= MATERIAL PROVIDED =
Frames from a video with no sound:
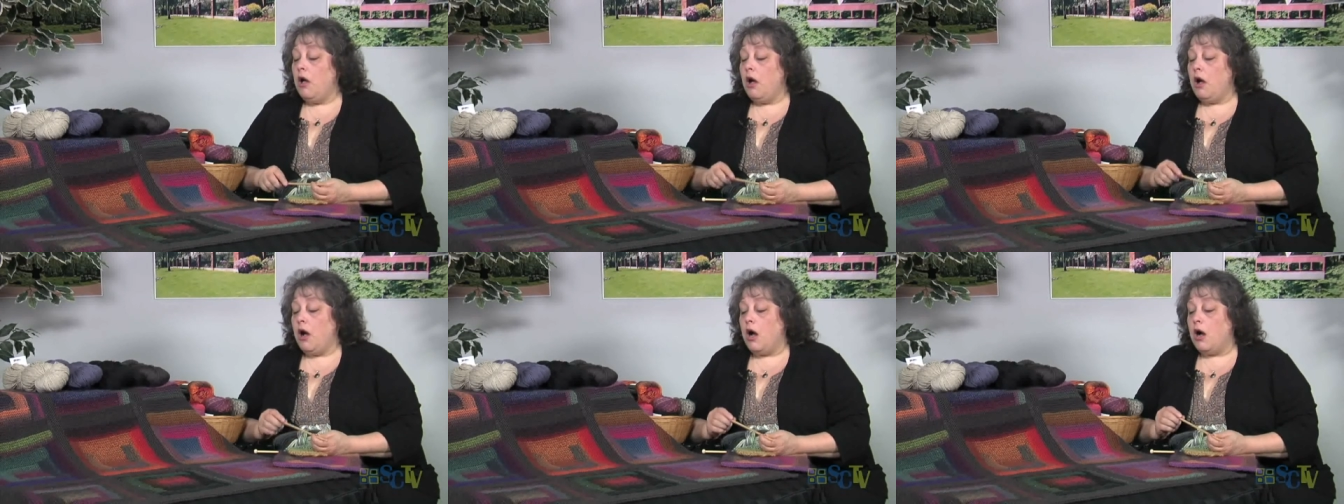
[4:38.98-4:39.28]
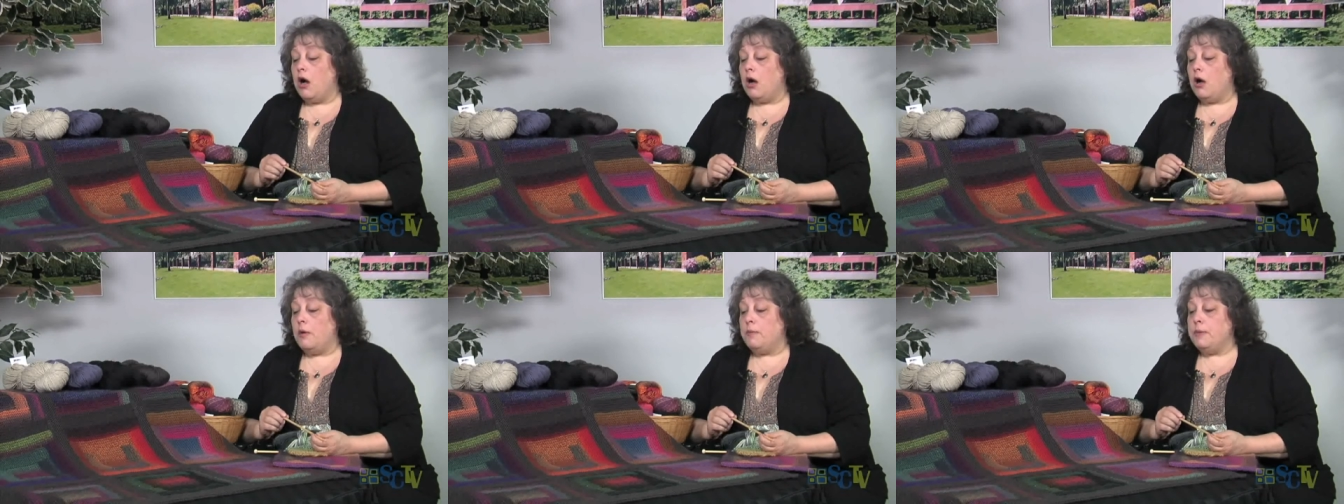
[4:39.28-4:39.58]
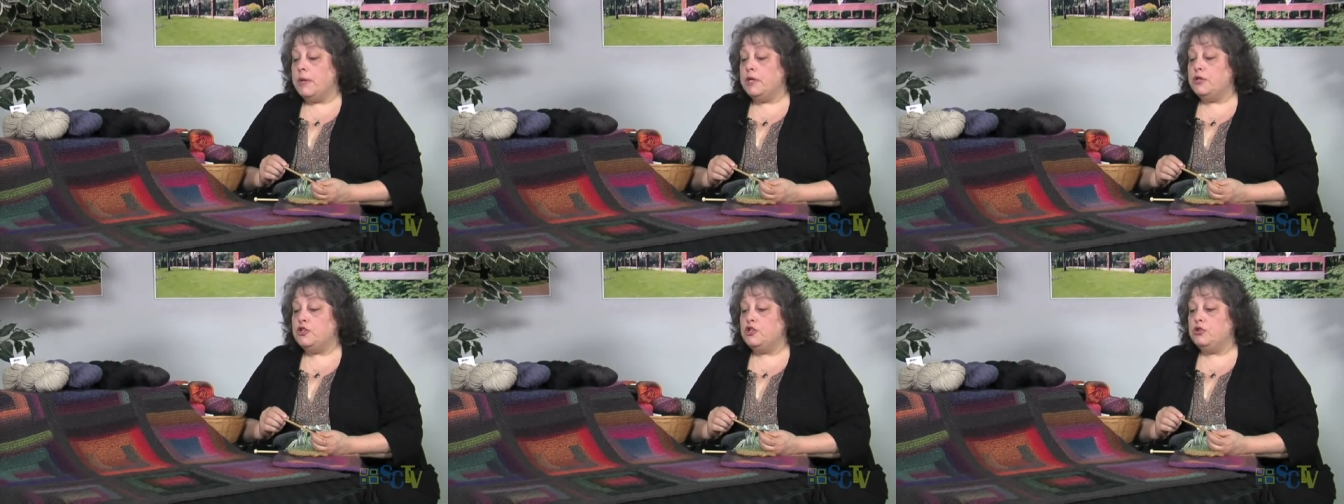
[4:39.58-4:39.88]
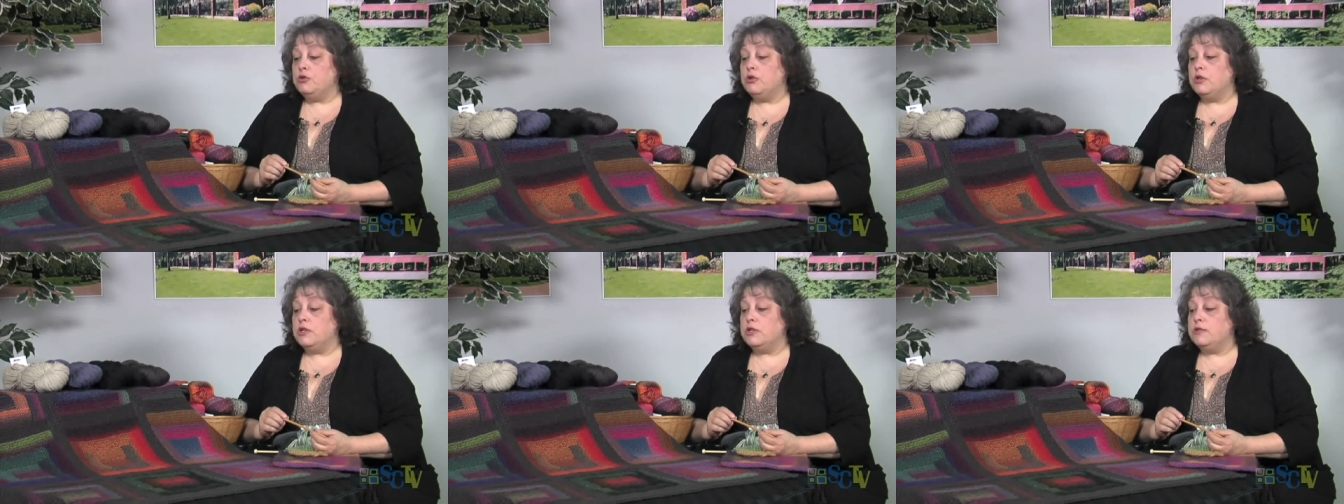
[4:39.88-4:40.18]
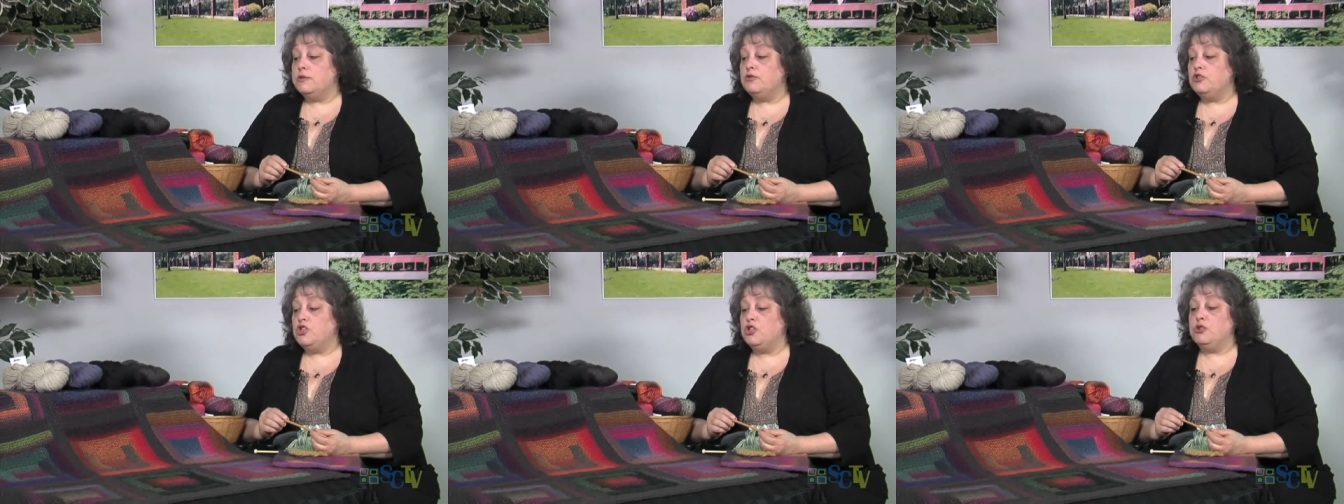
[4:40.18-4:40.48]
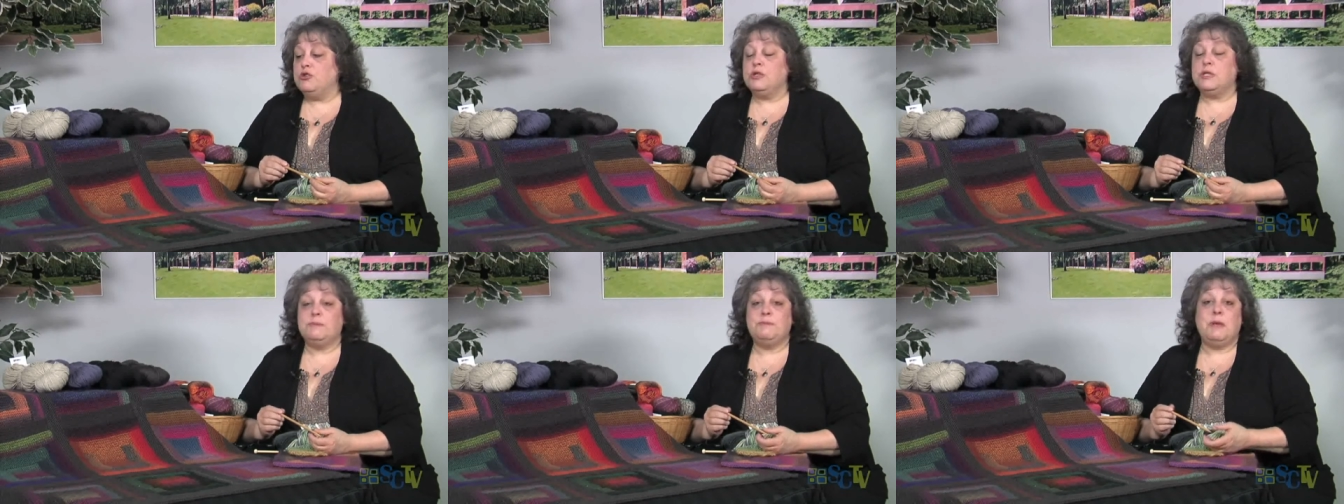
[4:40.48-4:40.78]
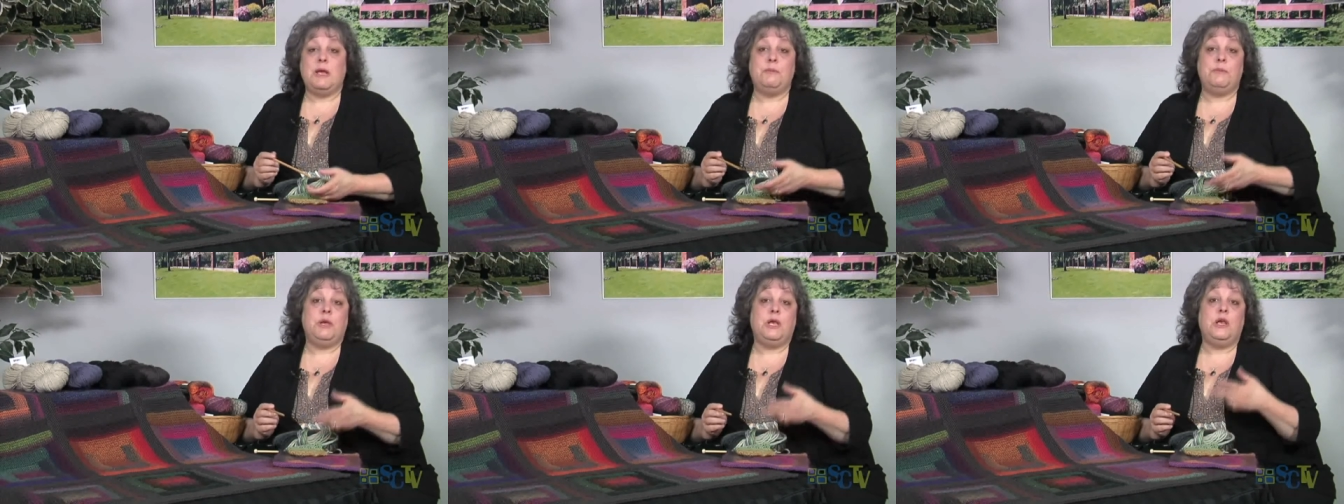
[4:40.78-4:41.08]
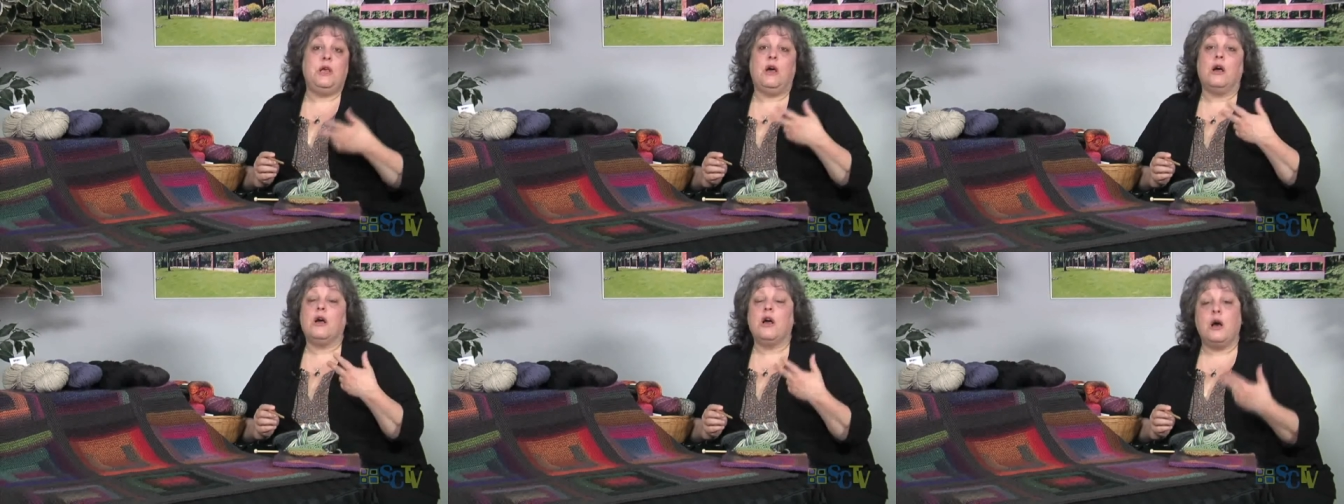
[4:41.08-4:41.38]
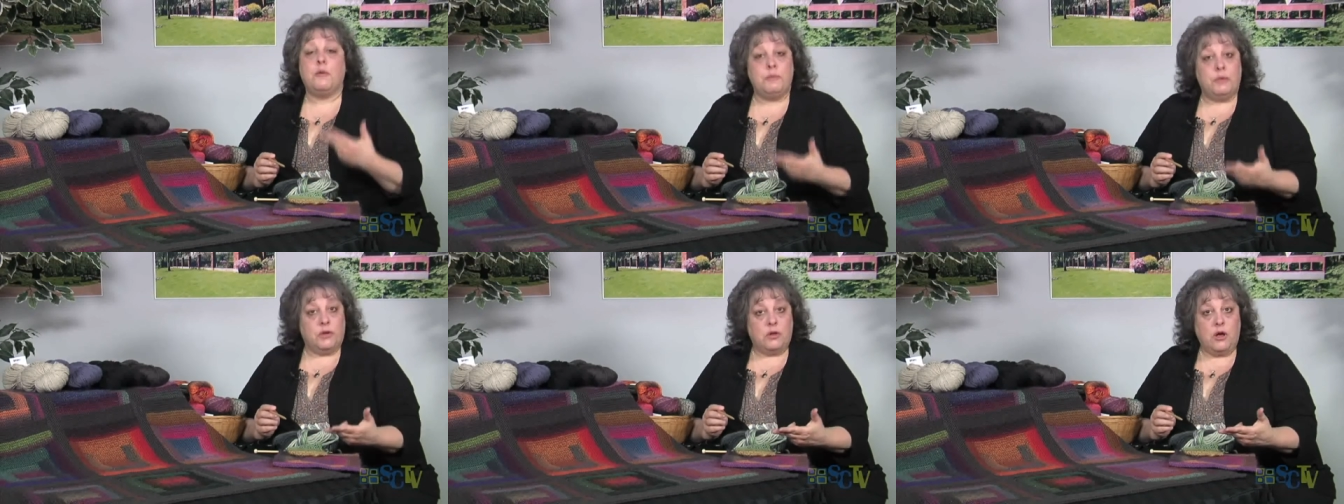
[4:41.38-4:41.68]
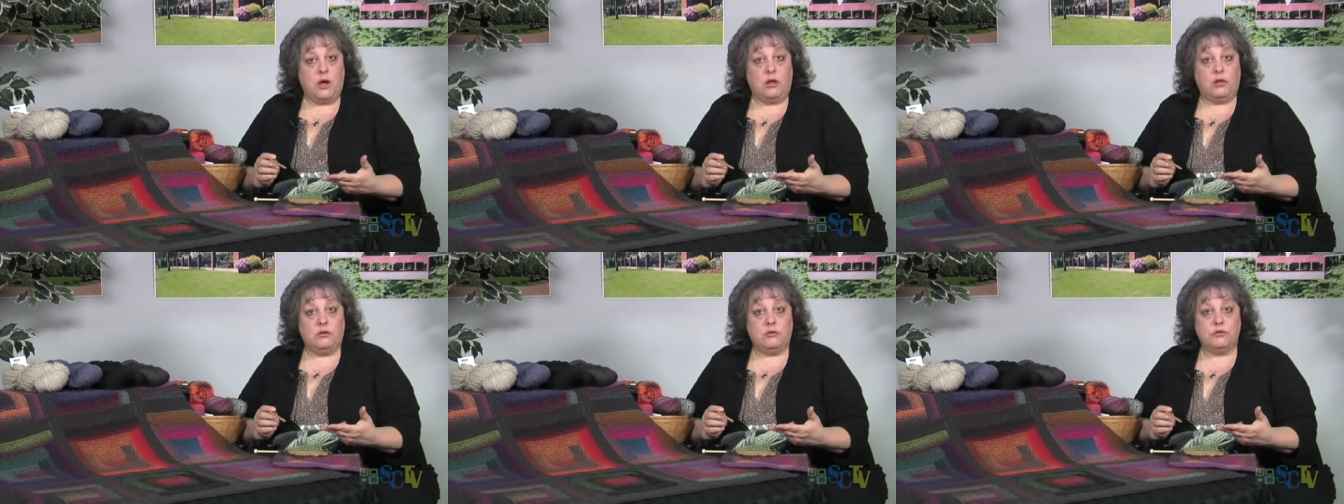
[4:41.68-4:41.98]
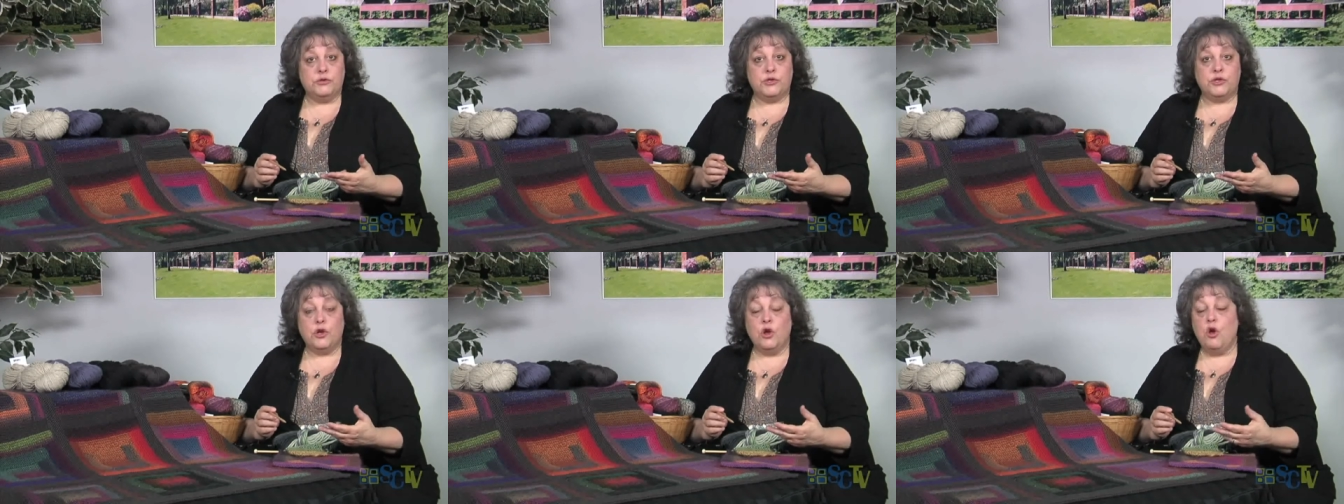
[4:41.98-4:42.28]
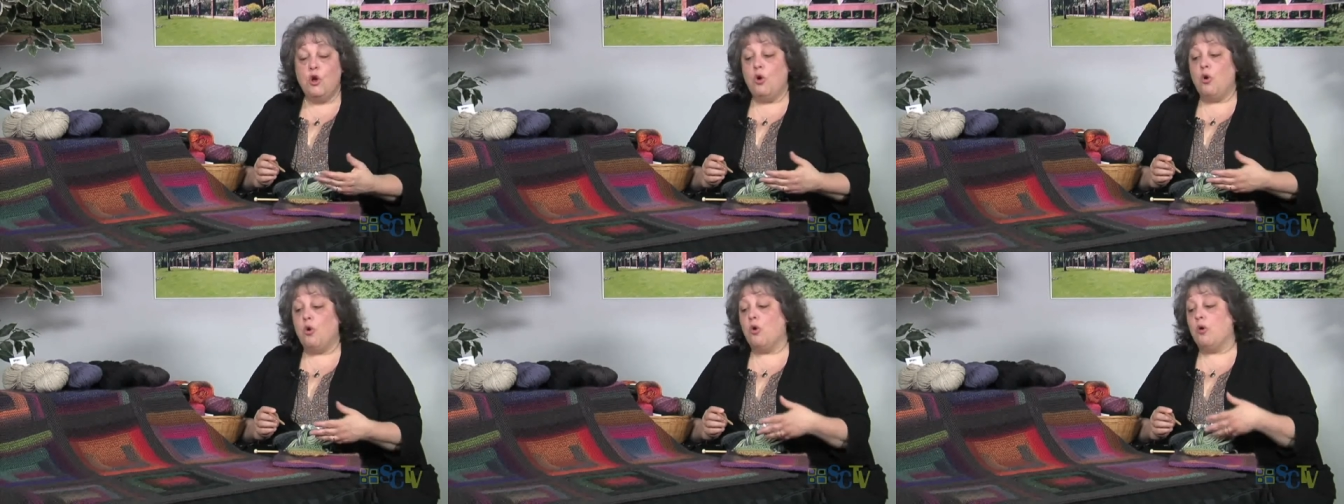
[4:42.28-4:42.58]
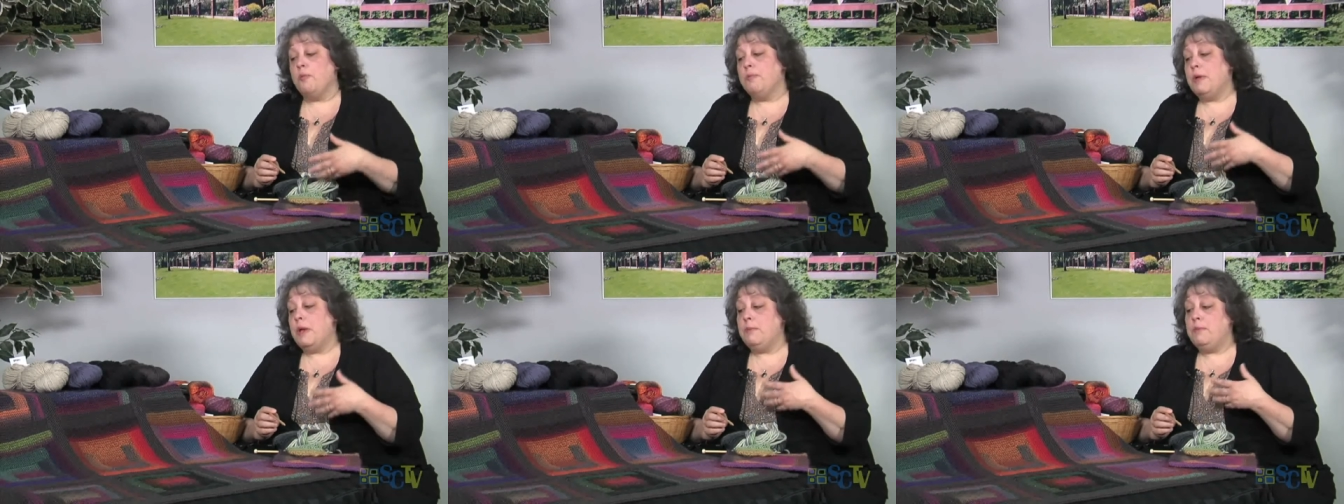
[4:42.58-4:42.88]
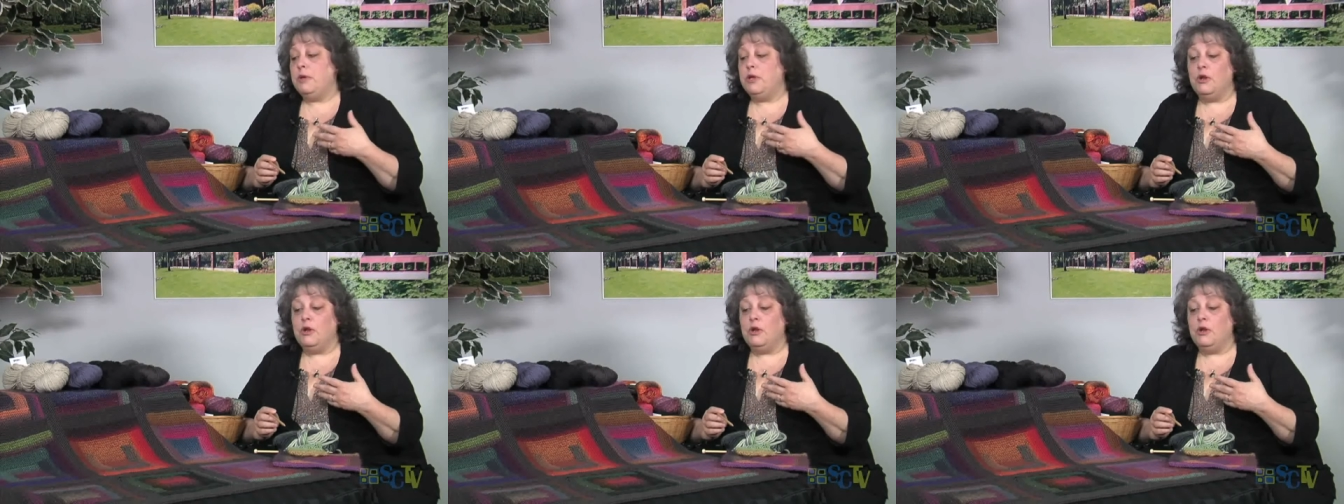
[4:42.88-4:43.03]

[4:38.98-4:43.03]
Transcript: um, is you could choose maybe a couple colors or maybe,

= TASK GOAL =
Lines before the one containing "[4:39.58-4:39.88]" are not wanted; write out that line and every later line through the end of the data above, exactly, without pictures.

= EXERCISE ANSWER =
[4:39.58-4:39.88]
[4:39.88-4:40.18]
[4:40.18-4:40.48]
[4:40.48-4:40.78]
[4:40.78-4:41.08]
[4:41.08-4:41.38]
[4:41.38-4:41.68]
[4:41.68-4:41.98]
[4:41.98-4:42.28]
[4:42.28-4:42.58]
[4:42.58-4:42.88]
[4:42.88-4:43.03]

[4:38.98-4:43.03]
Transcript: um, is you could choose maybe a couple colors or maybe,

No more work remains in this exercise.